● Your assignment:
This exercise calls for the whole listing to be given again exactly, without images.

● Listed records:

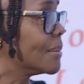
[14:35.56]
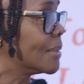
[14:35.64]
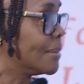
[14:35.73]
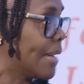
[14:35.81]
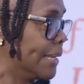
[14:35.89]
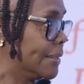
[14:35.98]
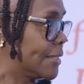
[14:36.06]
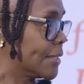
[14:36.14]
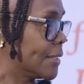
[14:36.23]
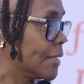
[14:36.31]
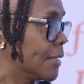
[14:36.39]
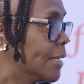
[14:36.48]
in the night,
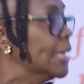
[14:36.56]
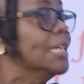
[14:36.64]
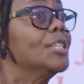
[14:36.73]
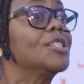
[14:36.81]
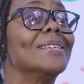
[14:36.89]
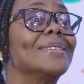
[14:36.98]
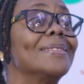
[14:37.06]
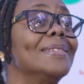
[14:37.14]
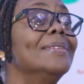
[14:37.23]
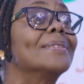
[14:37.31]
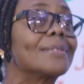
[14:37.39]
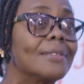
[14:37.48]
she
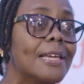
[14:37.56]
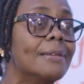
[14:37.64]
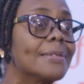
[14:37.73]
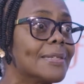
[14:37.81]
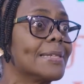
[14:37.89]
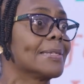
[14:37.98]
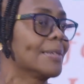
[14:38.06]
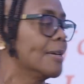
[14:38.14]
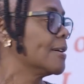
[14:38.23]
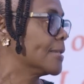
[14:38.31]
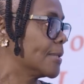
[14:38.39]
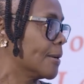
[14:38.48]
sees things that
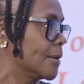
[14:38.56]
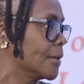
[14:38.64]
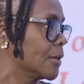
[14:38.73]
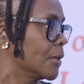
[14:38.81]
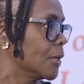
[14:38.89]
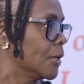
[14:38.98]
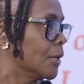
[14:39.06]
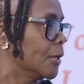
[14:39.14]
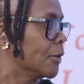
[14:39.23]
scares her. Okay,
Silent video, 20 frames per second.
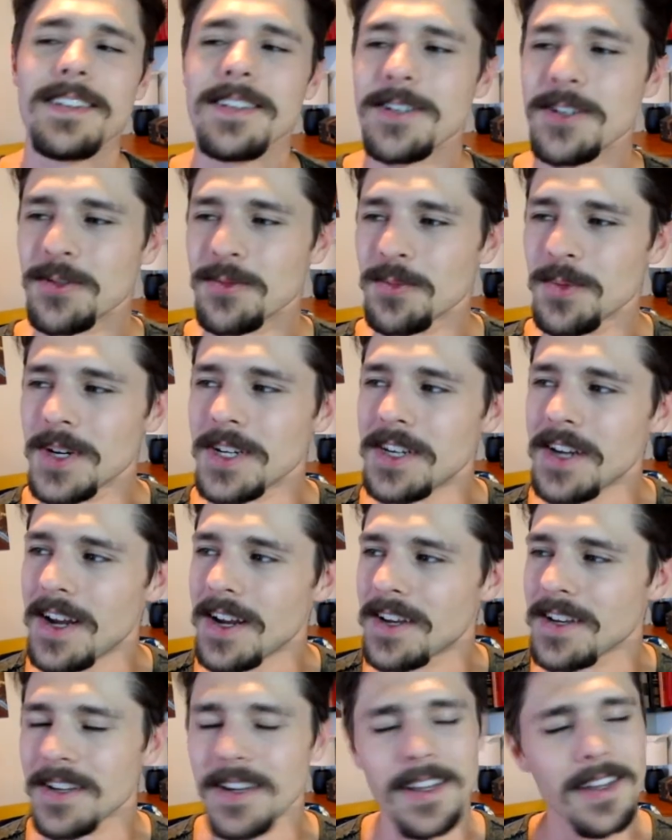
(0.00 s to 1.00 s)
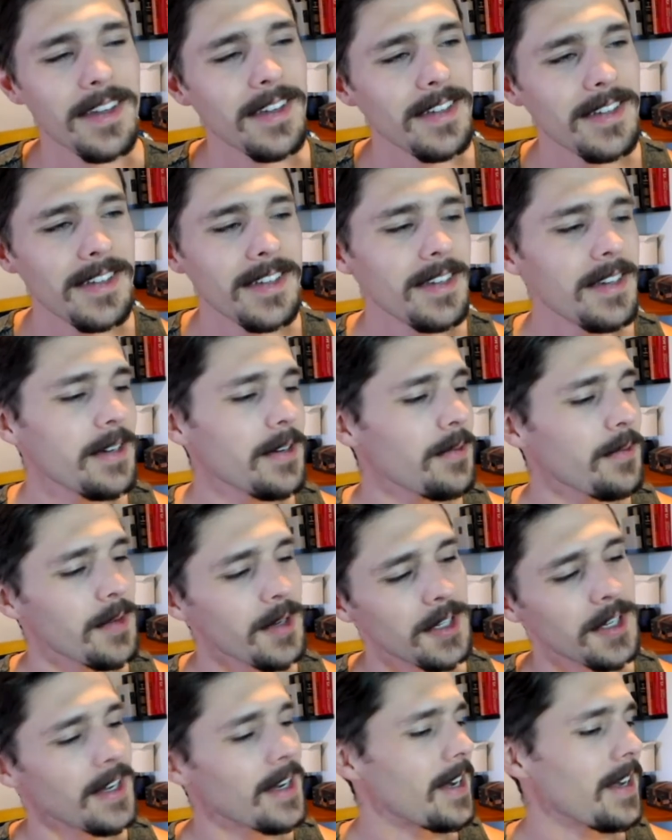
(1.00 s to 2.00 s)
just wish I could
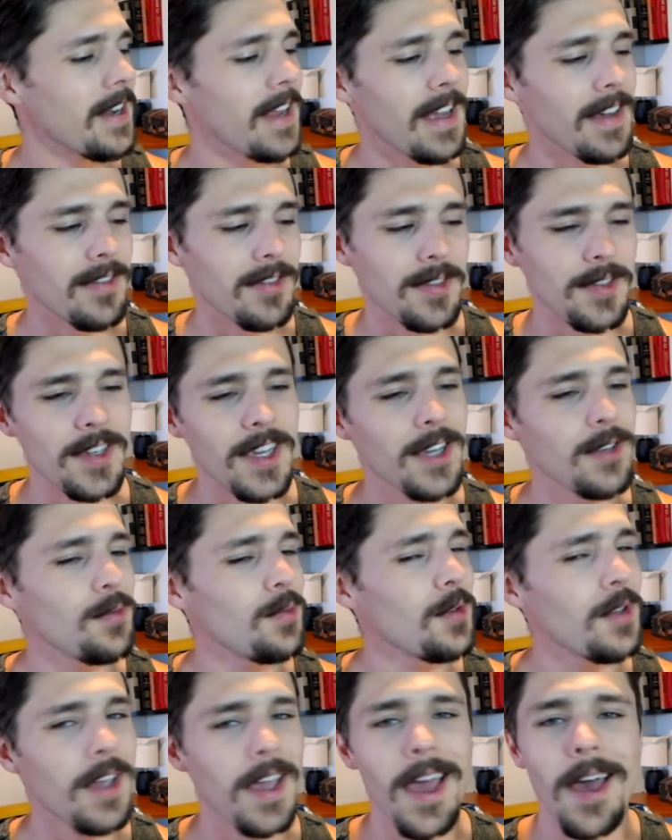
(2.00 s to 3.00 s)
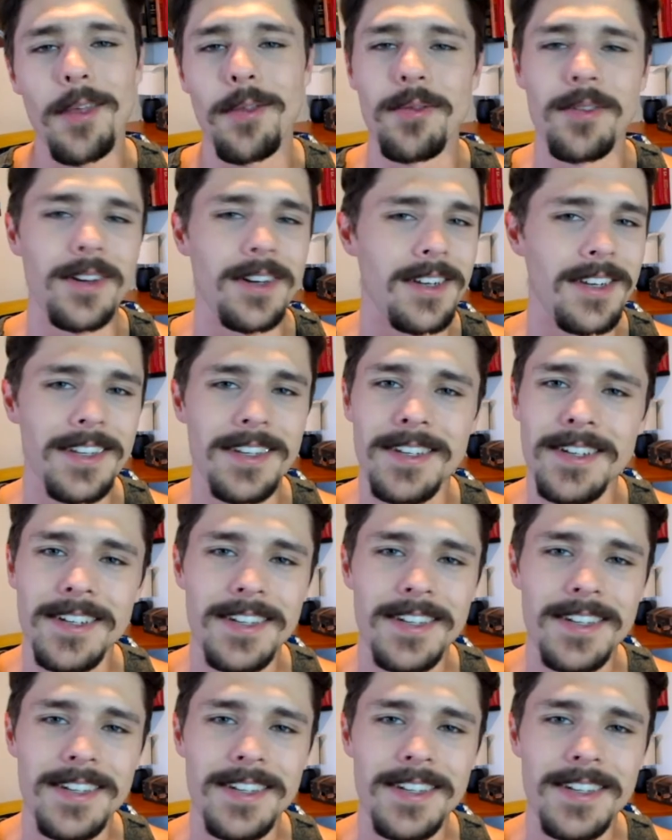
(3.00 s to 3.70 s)
have sex with Catherine.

● Output for this exercise:
[14:35.56]
[14:35.64]
[14:35.73]
[14:35.81]
[14:35.89]
[14:35.98]
[14:36.06]
[14:36.14]
[14:36.23]
[14:36.31]
[14:36.39]
[14:36.48]
in the night,
[14:36.56]
[14:36.64]
[14:36.73]
[14:36.81]
[14:36.89]
[14:36.98]
[14:37.06]
[14:37.14]
[14:37.23]
[14:37.31]
[14:37.39]
[14:37.48]
she
[14:37.56]
[14:37.64]
[14:37.73]
[14:37.81]
[14:37.89]
[14:37.98]
[14:38.06]
[14:38.14]
[14:38.23]
[14:38.31]
[14:38.39]
[14:38.48]
sees things that
[14:38.56]
[14:38.64]
[14:38.73]
[14:38.81]
[14:38.89]
[14:38.98]
[14:39.06]
[14:39.14]
[14:39.23]
scares her. Okay,
Silent video, 20 frames per second.
(0.00 s to 1.00 s)
(1.00 s to 2.00 s)
just wish I could
(2.00 s to 3.00 s)
(3.00 s to 3.70 s)
have sex with Catherine.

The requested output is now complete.